Any great local spots you’d like to shoutout?
I’m not much of a party person so you won’t be reading anything about clubs here. We would definitely have to hit Flanigan’s for some cheese steak sandwiches, ribs and cheap drinks. Finka has amazing food but they’re cocktails are the main thing to try there. Have to stop by Pinecrest bakery for pastelitos. Obviously we’d have to spend a couple days at the beach. What’s a trip to Miami without a trip or two to the beach. One day would be dedicated to some kayaking at John Pennekamp park and some beer drinking at MIA brewery. Last but not least we would have to hang out at Wynwood. It’s not what it used to be but it still has great art from all over the spectrum to be enjoyed.
Who else deserves some credit and recognition?

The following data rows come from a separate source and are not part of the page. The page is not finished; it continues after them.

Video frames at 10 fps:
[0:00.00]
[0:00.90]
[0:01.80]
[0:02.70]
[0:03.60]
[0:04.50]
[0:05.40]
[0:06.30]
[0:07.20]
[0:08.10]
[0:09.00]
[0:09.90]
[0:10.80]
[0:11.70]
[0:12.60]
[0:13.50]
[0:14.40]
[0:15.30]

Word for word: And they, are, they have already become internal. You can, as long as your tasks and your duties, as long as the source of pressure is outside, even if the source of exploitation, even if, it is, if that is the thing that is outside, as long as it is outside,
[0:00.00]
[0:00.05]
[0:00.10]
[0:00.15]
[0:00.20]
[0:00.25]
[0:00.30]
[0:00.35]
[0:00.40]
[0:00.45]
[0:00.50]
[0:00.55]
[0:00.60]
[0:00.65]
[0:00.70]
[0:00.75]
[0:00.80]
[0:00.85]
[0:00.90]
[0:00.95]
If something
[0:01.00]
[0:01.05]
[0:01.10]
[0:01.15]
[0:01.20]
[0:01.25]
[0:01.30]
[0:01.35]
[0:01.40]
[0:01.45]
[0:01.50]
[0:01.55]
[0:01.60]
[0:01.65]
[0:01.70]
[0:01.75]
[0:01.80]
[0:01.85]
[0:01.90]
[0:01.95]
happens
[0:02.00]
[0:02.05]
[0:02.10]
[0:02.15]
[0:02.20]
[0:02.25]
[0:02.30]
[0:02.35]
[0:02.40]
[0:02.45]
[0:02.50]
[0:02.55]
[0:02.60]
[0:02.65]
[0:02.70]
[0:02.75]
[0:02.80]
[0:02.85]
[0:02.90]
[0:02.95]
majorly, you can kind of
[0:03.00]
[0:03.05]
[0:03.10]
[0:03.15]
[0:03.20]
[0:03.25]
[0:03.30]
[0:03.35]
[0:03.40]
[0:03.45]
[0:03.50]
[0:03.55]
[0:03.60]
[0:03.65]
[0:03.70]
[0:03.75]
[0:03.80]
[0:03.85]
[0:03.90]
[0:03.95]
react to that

I am where I am today because of many different people at different stages of my life. My parents, although at first didn’t approve of the direction I was going were still supportive enough to drive me to the train to go to art school, let me tattoo out of my bedroom at first and now shout me out on Facebook and have even referred clients over to me when I was still based in Miami. I would have never even thought to consider tattooing as a career if it wasn’t for my little brother, who went so far as to let me tattoo his entire arm knowing that I was still pretty much new to it. Same goes for my buddies who sacrificed their limbs to let me practice and thought I was amazing when I knew I was far from that. My wife who always has my back and is always encouraging even when I’m doubting myself. To the shop owners who gave me a chance to work with them and allowed me grow as an artist and person. And last but not least all the art teachers that helped shape my understanding, love and execution of art since I was a kid. Shout out to all of you, and the other Reyes artists (Daniel Reyes Sr. Grandpa Reyes and Miguel Angel Reyes!